Но был случай, когда, выходя из леса, мы с другом оказались на задах его двухэтажного четырехквартирного дома, где еще не до конца были построены все сарайчики, хлевушки и дровенники, а помойка была просто яма.
— Глянь, — показал мне друг концом удочки на как будто сдутый белый шарик, — чей-то презерватив. Понял, да? Это значит, е…, значит.
Почему-то я сразу подумал на Жору и на его жену, и мир вокруг для меня покачнулся.
К счастью, тогда уже наступало время прозы. То было время книг, которые я приносил из районной библиотеки в двух сетках, и одну сетку прочитывал в тот же вечер. Зимы так и пролетали.
Летом, после восьмого класса, я работал слесарем в гараже леспромхоза, под началом отца, который теперь заведовал этим гаражом. Мне уже было полных четырнадцать лет, но, по трудовому законодательству, я был обязан работать на один час меньше, чем взрослые, и отец выгонял меня с территории гаража чуть ли не пинками.
Жора по-прежнему крутил баранку в Райпотребсоюзе и однажды приехал к отцу немного подремонтироваться, что-то приварить, чисто по-соседски. То был последний раз, когда я сидел у Жоры в машине. Даже отец не мог иметь права оттуда меня выгнать, потому что чужая машина была так же экстерриториальна, как машина посла иностранной державы. Вместе с Жорой я и уехал, но мы как будто стеснялись друг друга. О стихах не было даже речи.
В то же лето Жора и разбился. Он никогда не пил, тем более, за рулём, и все же разбился. Я хорошо знал то место. Авария произошла на крутом спуске, при выезде из одной деревни, которая всегда казалась мне очень живописной. Она была очень древняя, черная, выморочная, с избами вразнобой и без огородов вокруг, но она стояла на взлобке, на крутом и высоком взлобке с совершенно такой покатостью, как у неба, которое в тот день было очень синее, — настолько же синее, насколько зеленая была трава. В деревне, казалось, никого не было, как вдруг перед одним крыльцом на траве обнаружилась целая куча маленьких детей. Все они были в белых, белейших, и длинных до пят рубашках, все почти одного роста и возраста, и у всех были одинаково русые головки, какие-то фарфоровые ручки и такие же чистенькие личики, только сопли под носом иногда искажали общий ангельский вид, хотя даже не искажали. Такого я прежде никогда не видел. Мне казалось, что я попал на несколько веков назад. Я сказал об этому отцу, но он лишь пожал плечами. Это было его собственное детство.
И вот, спускаясь от этой деревне к реке, Жора и разбился. Он сильно ударился грудной клеткой о руль, тот даже погнулся, а потом, когда машина перевернулась, расшиб голову и повредил шею.

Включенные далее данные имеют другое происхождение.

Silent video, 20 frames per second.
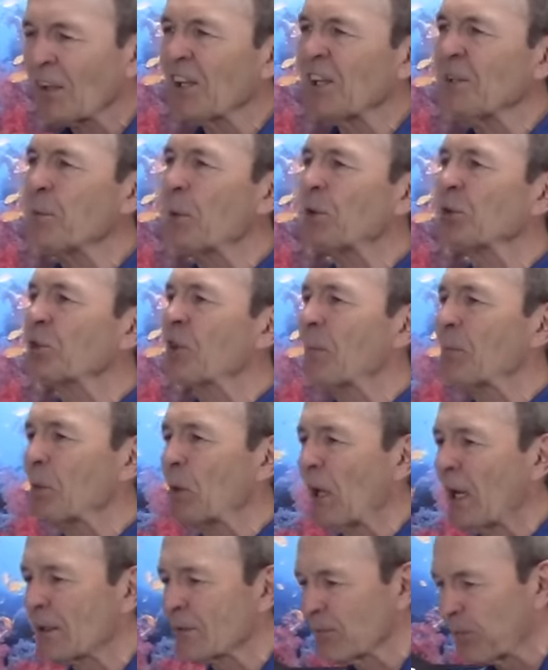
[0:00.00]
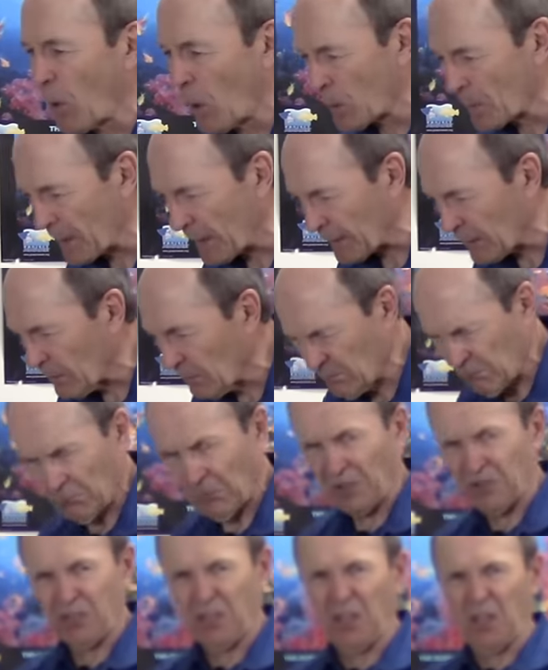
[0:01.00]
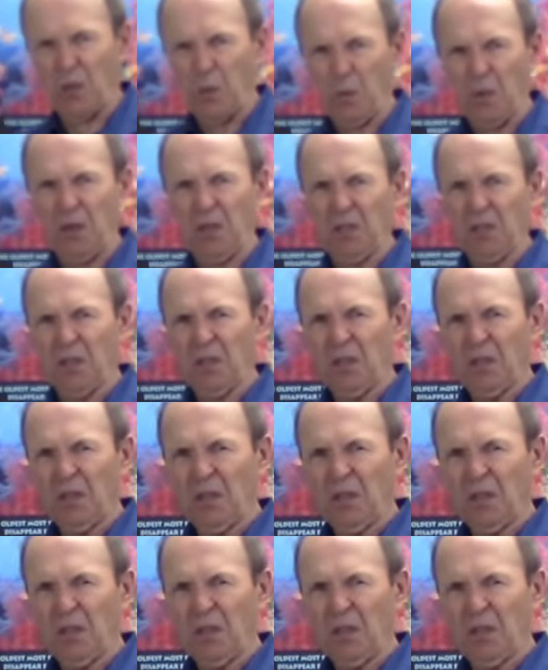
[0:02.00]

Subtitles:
Then you tip your head forward. That's kind of weird.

С перерывами, он пролежал в больнице почти целый год, а потом уже сами врачи стали как-то по-простому, по-народному говорить, что это внутренняя болезнь, и выписали его домой умирать. Жора лежал у своих родителей, в нашем доме, через стенку от нас, а вот где тогда была его законная жена, это для меня осталось неизвестным. Он как будто страдал от того, что ему так долго не умиралось, а потом прошел слух, что он зовет всех проститься.

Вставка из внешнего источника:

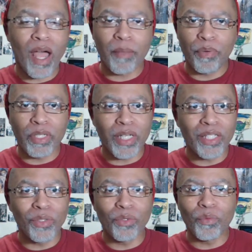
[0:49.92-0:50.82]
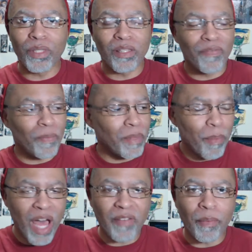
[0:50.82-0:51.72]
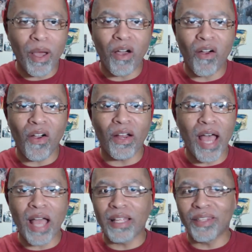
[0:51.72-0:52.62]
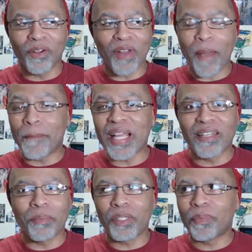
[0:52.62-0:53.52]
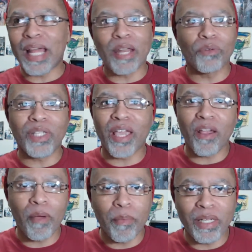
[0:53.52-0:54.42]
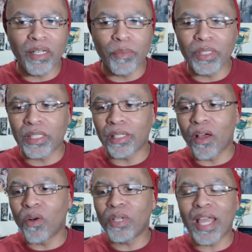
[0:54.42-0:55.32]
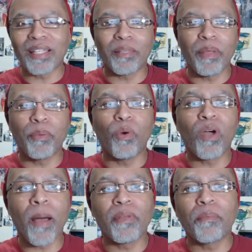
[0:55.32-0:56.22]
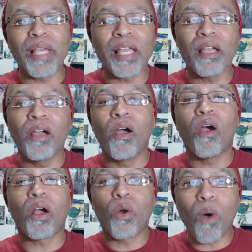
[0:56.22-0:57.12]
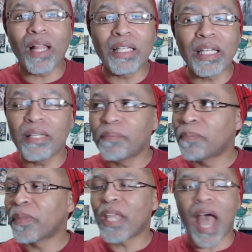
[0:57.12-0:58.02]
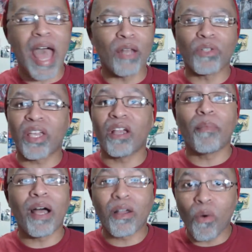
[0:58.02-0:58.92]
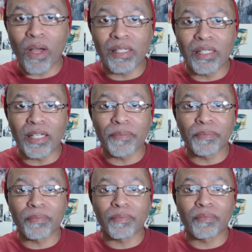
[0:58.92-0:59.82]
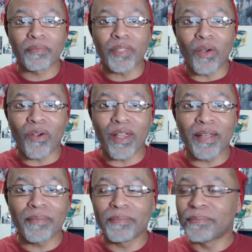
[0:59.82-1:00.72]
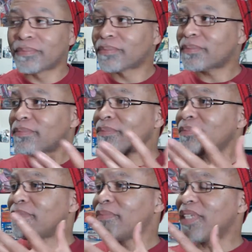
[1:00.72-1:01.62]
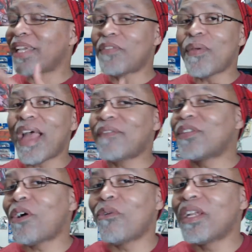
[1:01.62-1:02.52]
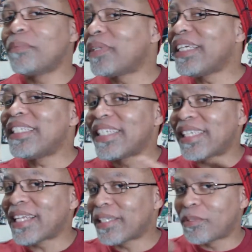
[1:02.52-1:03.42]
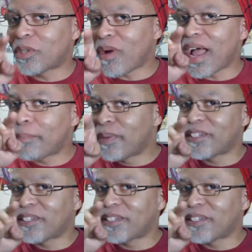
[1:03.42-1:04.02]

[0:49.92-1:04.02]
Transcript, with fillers: I appreciate you with from the bottom of my heart. They're not big numbers, but I don't care about big numbers. As long as the people who come to me are quality, I don't care about quantity. All right. If you haven't already, please hit that subscribe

Прежде я видел смерть только старшего брата своего друга. Брат умирал от белой горячки, и мой друг не отпускал меня от себя, потому что ему было очень боязно, но и любопытно, и поэтому мне казалось, что и Жора будет умирать так же страшно и дико, виясь ужом на диване, но с ним всё было по-другому. Жора лежал просто тихим и светлым, будто кем-то выросшим из тех детей-ангелочков, под деревней которых он разбился. Я видел, что он видит меня, он смотрел на меня. Выражение на его лице всё такое же, прежнее, очень знакомое, детское и как будто наивное, но одновременно и говорящее о великом жизненном опыте. Сами глаза об этом говорили. «Вот я уже умираю, а вам еще только предстоит» говорили его глаза.